NEW YORK - La Saipem e' stata coinvolta ieri in Brasile nel maxi scandalo che ha travolto la Petrobras, scandalo che ha persino messo in serie difficolta' il governo di Djilma Rousseuf. Per la prima volta, l'azienda italiana specializzata in servizi petroliferi viene citata dagli inquirenti brasiliani in un caso che - sospettano - potrebbe coinvolgere più di una decina di aziende straniere, fra queste la divisione cantieri navali del gigante sudcoreano Samsung, che avrebbe versato mazzette a un ex executive del gruppo petrolifero brasiliano, e la svedese Skanska.

Ieri i procuratori brasiliani hanno dato i dettagli del caso, hanno spiegato che  Renato Duque, un ex executive della compagnia petrolifera controllata da Brasilia, avrebbe favorito la Saipem in un contratto per un gasdotto sottomarino lungo 19 chilometri e che può trasportare 14 milioni di metri cubi di gas naturale al giorno. La Saipem, interpellata da il Sole 24 Ore, ha dichiarato ieri di non aver avuto alcuna notifica dalle autorita' brasiliane ma di essere pronta a collaborare pienamente al caso se gli sara' chiesto.
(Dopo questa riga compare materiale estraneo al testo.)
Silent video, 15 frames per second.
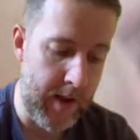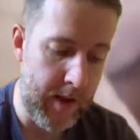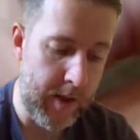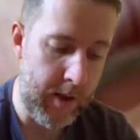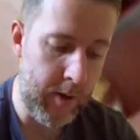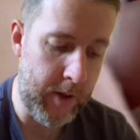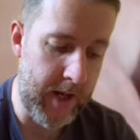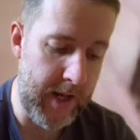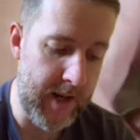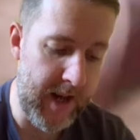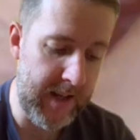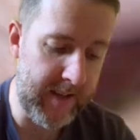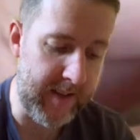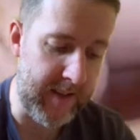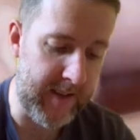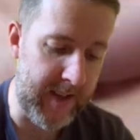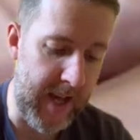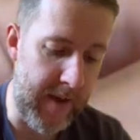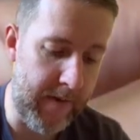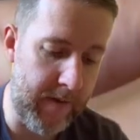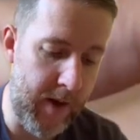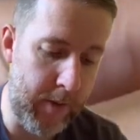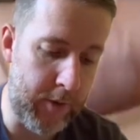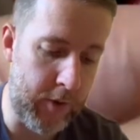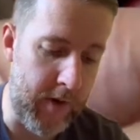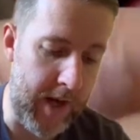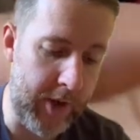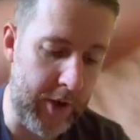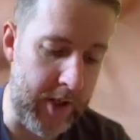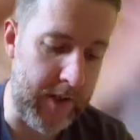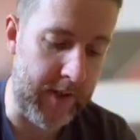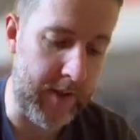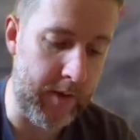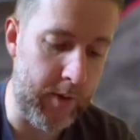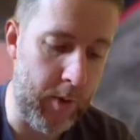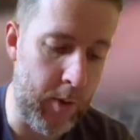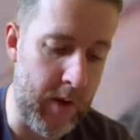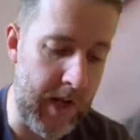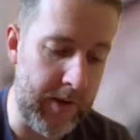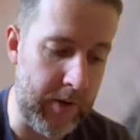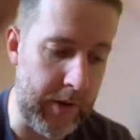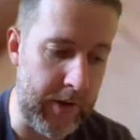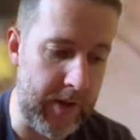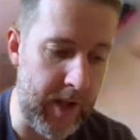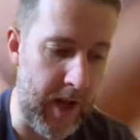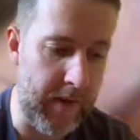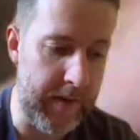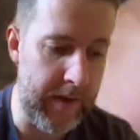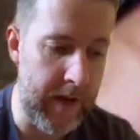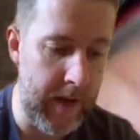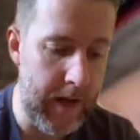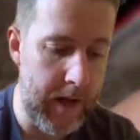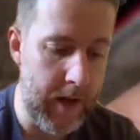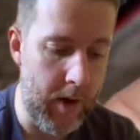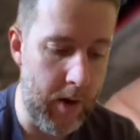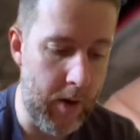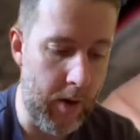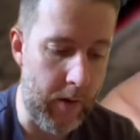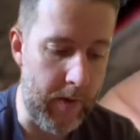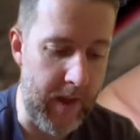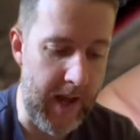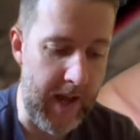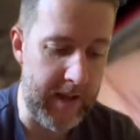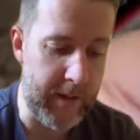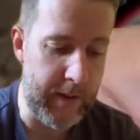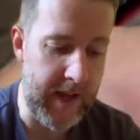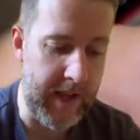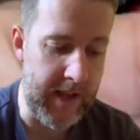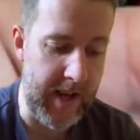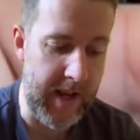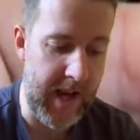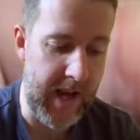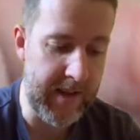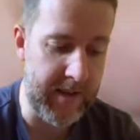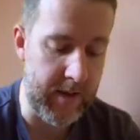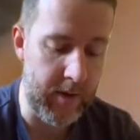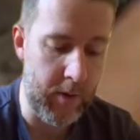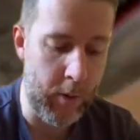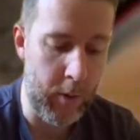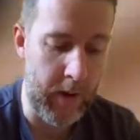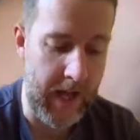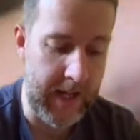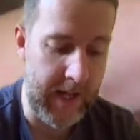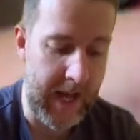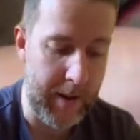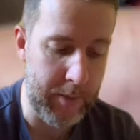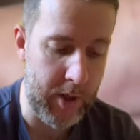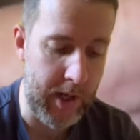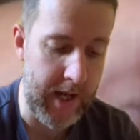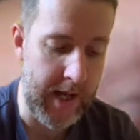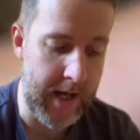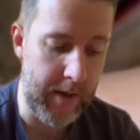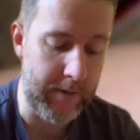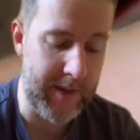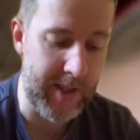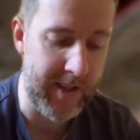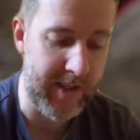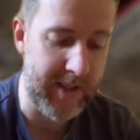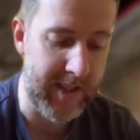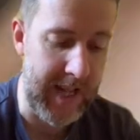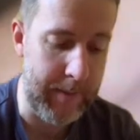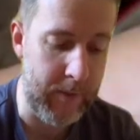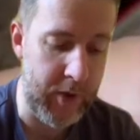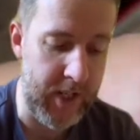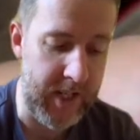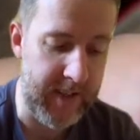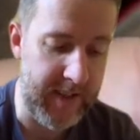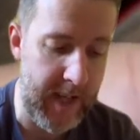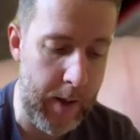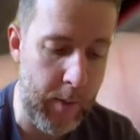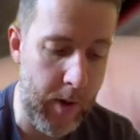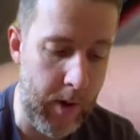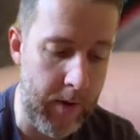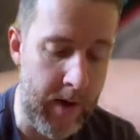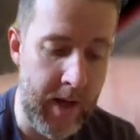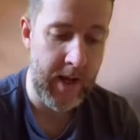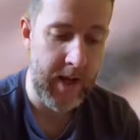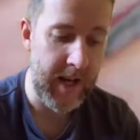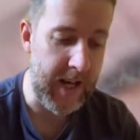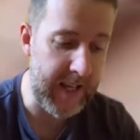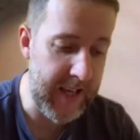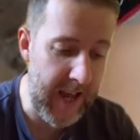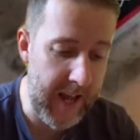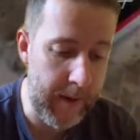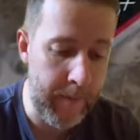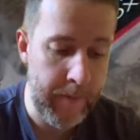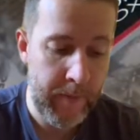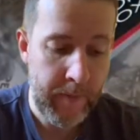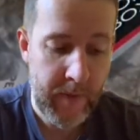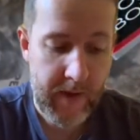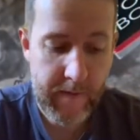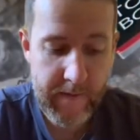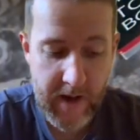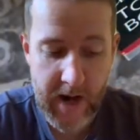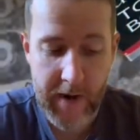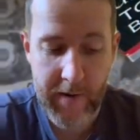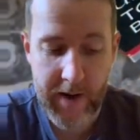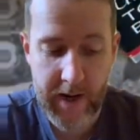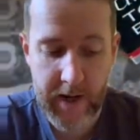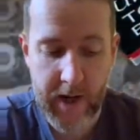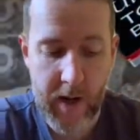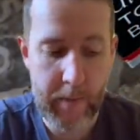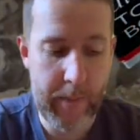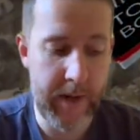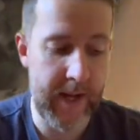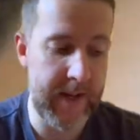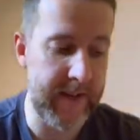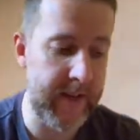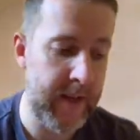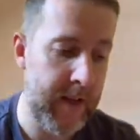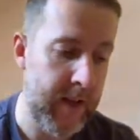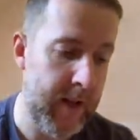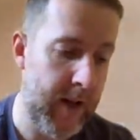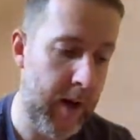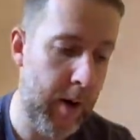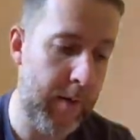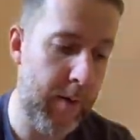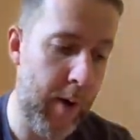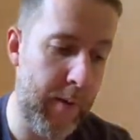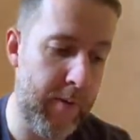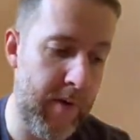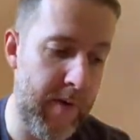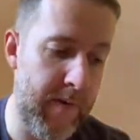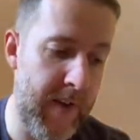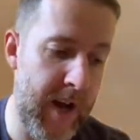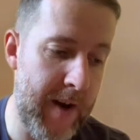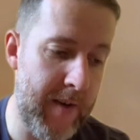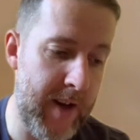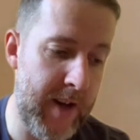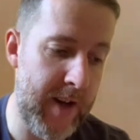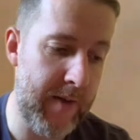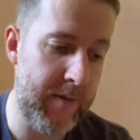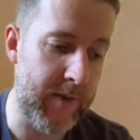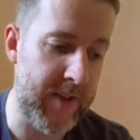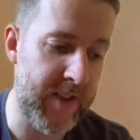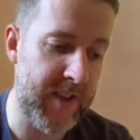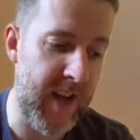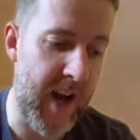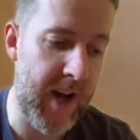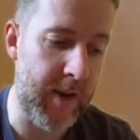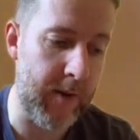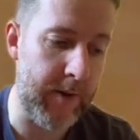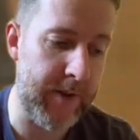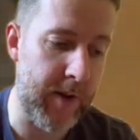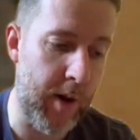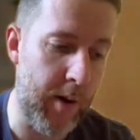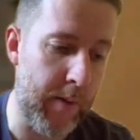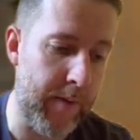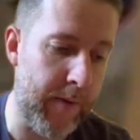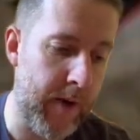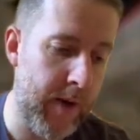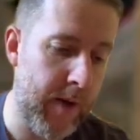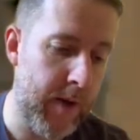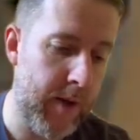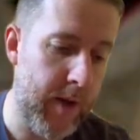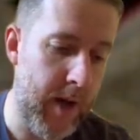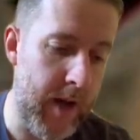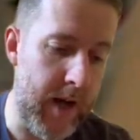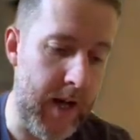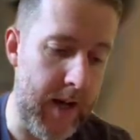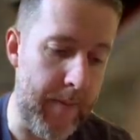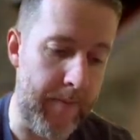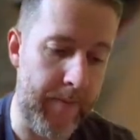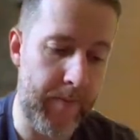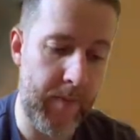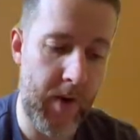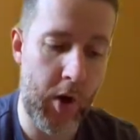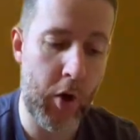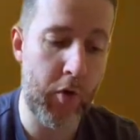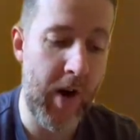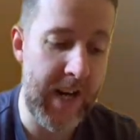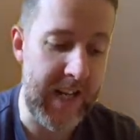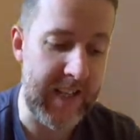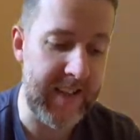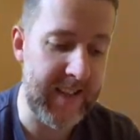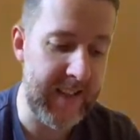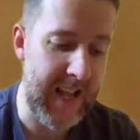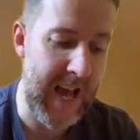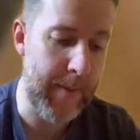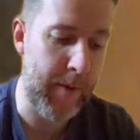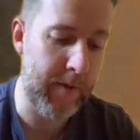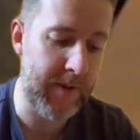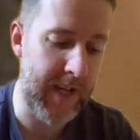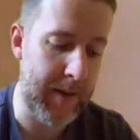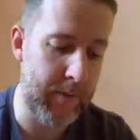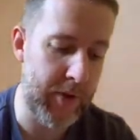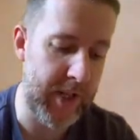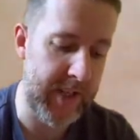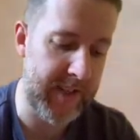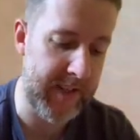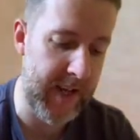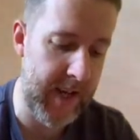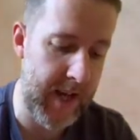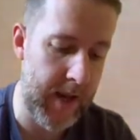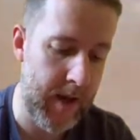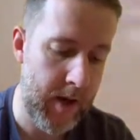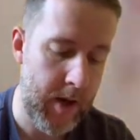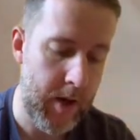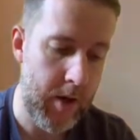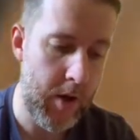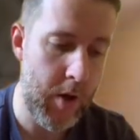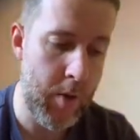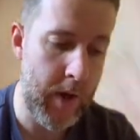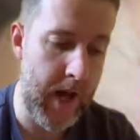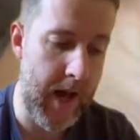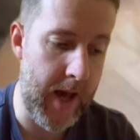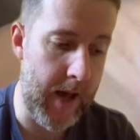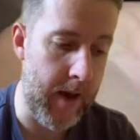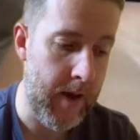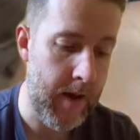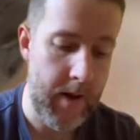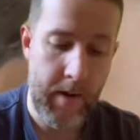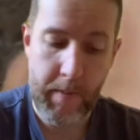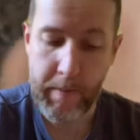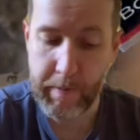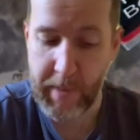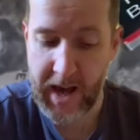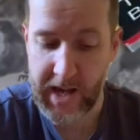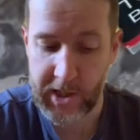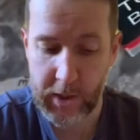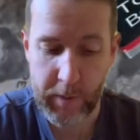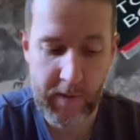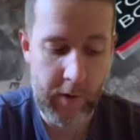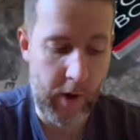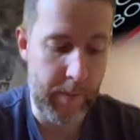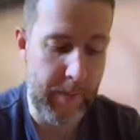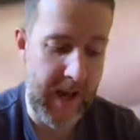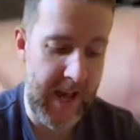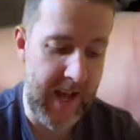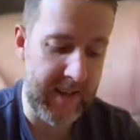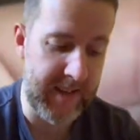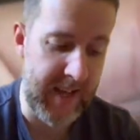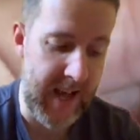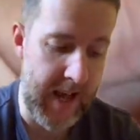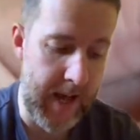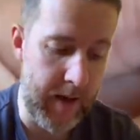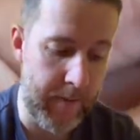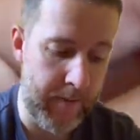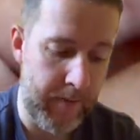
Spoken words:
looking nice and safe, no scratches, all that sort of stuff on there. So again, they're nice, all encapsulated. Obviously this is an MGC one. Again, varying companies offering varying different styles of graded slab. Obviously MGC, UK based. We've got a PSA,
La tesi è che Duque abbia accettato tangenti pari a un milione di dollari e 13 opere d'arte che varrebbero circa 174.000 dollari da un rappresentanti di Saipem in cambio di una vittoria a un'asta del 2011 che affidava  il contratto per il gasdotto, progettato per connettere giacimenti offshore chiamati "Lula" (in onore dell'ex presidente brasiliano) con la costa brasiliana a oriente rispetto a Rio de Janeiro. Secondo le agenzie internazionali che hanno ripreso le dichiarazioni ufficiali, i procuratori hanno spiegato che  "sono state usate transazioni bancarie con i conti di Hayley / SA, una offshore uruguaiana con conti in Svizzera" usata dagli imputati per versare tangenti ad ex manager di Petrobas. Secondo l'accusa, il corruttore sarebbe João Antonio Bernardi. E' lui l'uomo che avrebbe agito per conto della Saipem in Brasile e che vantava buoni legami all'interno di Petrobras.

Duque - già sotto processo per corruzione a Petrobras insieme ad altre quattro persone - all'epoca dei fatti era direttore dei servizi di Petroleo Brasileiro (il nome ufficiale del gruppo petrolifero) e come tale era responsabile delle commesse.

E' chiaro che nel mondo intero il nodo si stringe intorno a prassi di corruzione che finiscono per portare gravi disfuzioni al mercato, inefficenze e spreco di danaro, pubblico o privato che sia, la questione "morale" e' certamente destinata a diventare uno dei temi centrali nei prossimi anni, in situazione in cui, soprattutto in paesi emergenti, appare impossibile aggiudicarsi una commessa senza il versamento di una tangente. Una prassi dicono le autorita' internazionali, che dovra' cambiare.